EXERCISE DATA:
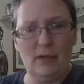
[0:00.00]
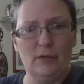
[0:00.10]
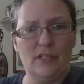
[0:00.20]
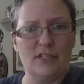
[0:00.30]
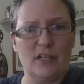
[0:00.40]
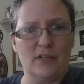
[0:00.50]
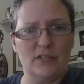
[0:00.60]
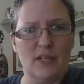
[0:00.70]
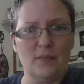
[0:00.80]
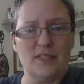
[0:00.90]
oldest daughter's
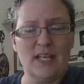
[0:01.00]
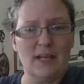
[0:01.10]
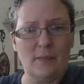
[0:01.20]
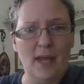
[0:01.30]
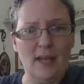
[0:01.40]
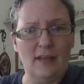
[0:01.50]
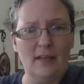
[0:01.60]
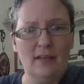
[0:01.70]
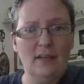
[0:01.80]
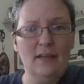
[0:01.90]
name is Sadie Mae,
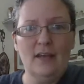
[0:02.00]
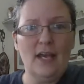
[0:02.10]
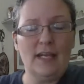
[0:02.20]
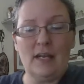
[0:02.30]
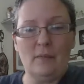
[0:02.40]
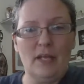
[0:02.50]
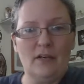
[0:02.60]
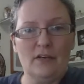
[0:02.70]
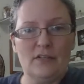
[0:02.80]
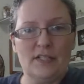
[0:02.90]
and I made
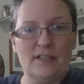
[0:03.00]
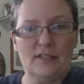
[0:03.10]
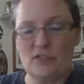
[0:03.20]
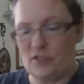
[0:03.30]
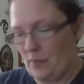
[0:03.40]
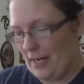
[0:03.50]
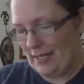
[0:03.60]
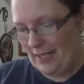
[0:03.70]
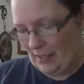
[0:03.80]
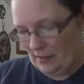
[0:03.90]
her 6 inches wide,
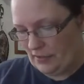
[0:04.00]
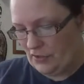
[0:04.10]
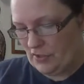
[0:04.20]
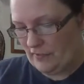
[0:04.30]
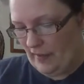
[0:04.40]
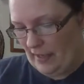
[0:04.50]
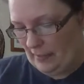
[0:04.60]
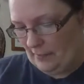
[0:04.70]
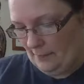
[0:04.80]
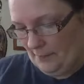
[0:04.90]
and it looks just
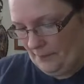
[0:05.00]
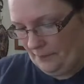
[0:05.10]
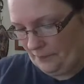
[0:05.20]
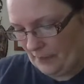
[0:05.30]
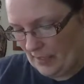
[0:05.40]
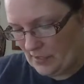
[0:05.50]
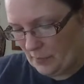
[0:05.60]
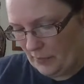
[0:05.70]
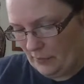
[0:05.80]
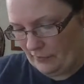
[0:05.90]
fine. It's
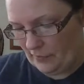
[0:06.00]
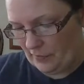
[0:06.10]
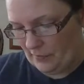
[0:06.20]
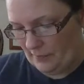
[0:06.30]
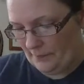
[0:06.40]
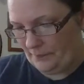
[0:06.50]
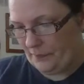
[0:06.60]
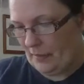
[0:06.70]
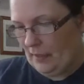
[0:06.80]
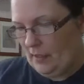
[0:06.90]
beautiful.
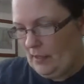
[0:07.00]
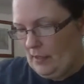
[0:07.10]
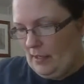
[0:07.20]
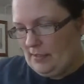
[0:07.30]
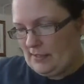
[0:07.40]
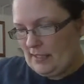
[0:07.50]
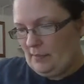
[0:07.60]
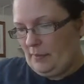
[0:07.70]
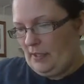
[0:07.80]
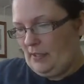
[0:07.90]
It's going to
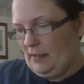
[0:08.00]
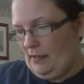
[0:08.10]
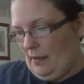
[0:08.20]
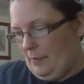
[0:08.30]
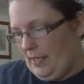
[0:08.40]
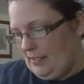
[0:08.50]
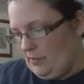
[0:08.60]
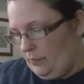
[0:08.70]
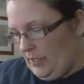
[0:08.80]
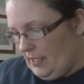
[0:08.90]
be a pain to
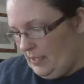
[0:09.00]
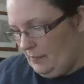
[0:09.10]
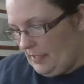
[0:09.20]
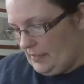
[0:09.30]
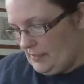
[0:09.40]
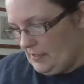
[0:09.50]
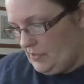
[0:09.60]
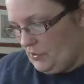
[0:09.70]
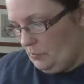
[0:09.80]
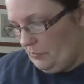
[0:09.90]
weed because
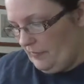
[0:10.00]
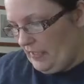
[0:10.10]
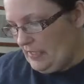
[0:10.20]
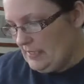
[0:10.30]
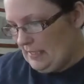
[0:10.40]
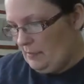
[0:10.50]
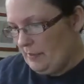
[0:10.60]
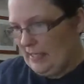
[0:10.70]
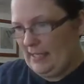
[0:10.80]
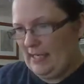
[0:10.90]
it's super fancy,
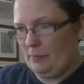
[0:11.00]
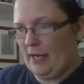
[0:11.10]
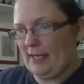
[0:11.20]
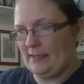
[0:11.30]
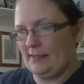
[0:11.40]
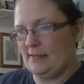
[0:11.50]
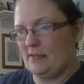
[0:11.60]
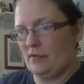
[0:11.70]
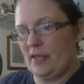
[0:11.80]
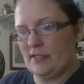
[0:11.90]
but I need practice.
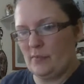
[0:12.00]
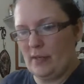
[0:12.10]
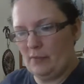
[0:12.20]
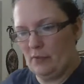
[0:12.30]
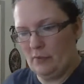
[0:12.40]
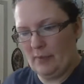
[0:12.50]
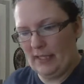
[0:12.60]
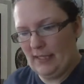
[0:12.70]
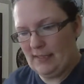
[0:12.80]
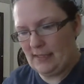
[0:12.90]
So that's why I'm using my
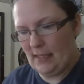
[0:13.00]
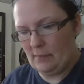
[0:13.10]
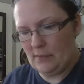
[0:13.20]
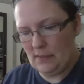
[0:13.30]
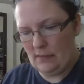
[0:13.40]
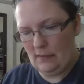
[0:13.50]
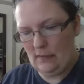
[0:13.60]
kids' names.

TASK REQUIREMENTS:
Repeat every line above exactly, but omit all images.

WRITTEN ANSWER:
[0:00.00]
[0:00.10]
[0:00.20]
[0:00.30]
[0:00.40]
[0:00.50]
[0:00.60]
[0:00.70]
[0:00.80]
[0:00.90]
oldest daughter's
[0:01.00]
[0:01.10]
[0:01.20]
[0:01.30]
[0:01.40]
[0:01.50]
[0:01.60]
[0:01.70]
[0:01.80]
[0:01.90]
name is Sadie Mae,
[0:02.00]
[0:02.10]
[0:02.20]
[0:02.30]
[0:02.40]
[0:02.50]
[0:02.60]
[0:02.70]
[0:02.80]
[0:02.90]
and I made
[0:03.00]
[0:03.10]
[0:03.20]
[0:03.30]
[0:03.40]
[0:03.50]
[0:03.60]
[0:03.70]
[0:03.80]
[0:03.90]
her 6 inches wide,
[0:04.00]
[0:04.10]
[0:04.20]
[0:04.30]
[0:04.40]
[0:04.50]
[0:04.60]
[0:04.70]
[0:04.80]
[0:04.90]
and it looks just
[0:05.00]
[0:05.10]
[0:05.20]
[0:05.30]
[0:05.40]
[0:05.50]
[0:05.60]
[0:05.70]
[0:05.80]
[0:05.90]
fine. It's
[0:06.00]
[0:06.10]
[0:06.20]
[0:06.30]
[0:06.40]
[0:06.50]
[0:06.60]
[0:06.70]
[0:06.80]
[0:06.90]
beautiful.
[0:07.00]
[0:07.10]
[0:07.20]
[0:07.30]
[0:07.40]
[0:07.50]
[0:07.60]
[0:07.70]
[0:07.80]
[0:07.90]
It's going to
[0:08.00]
[0:08.10]
[0:08.20]
[0:08.30]
[0:08.40]
[0:08.50]
[0:08.60]
[0:08.70]
[0:08.80]
[0:08.90]
be a pain to
[0:09.00]
[0:09.10]
[0:09.20]
[0:09.30]
[0:09.40]
[0:09.50]
[0:09.60]
[0:09.70]
[0:09.80]
[0:09.90]
weed because
[0:10.00]
[0:10.10]
[0:10.20]
[0:10.30]
[0:10.40]
[0:10.50]
[0:10.60]
[0:10.70]
[0:10.80]
[0:10.90]
it's super fancy,
[0:11.00]
[0:11.10]
[0:11.20]
[0:11.30]
[0:11.40]
[0:11.50]
[0:11.60]
[0:11.70]
[0:11.80]
[0:11.90]
but I need practice.
[0:12.00]
[0:12.10]
[0:12.20]
[0:12.30]
[0:12.40]
[0:12.50]
[0:12.60]
[0:12.70]
[0:12.80]
[0:12.90]
So that's why I'm using my
[0:13.00]
[0:13.10]
[0:13.20]
[0:13.30]
[0:13.40]
[0:13.50]
[0:13.60]
kids' names.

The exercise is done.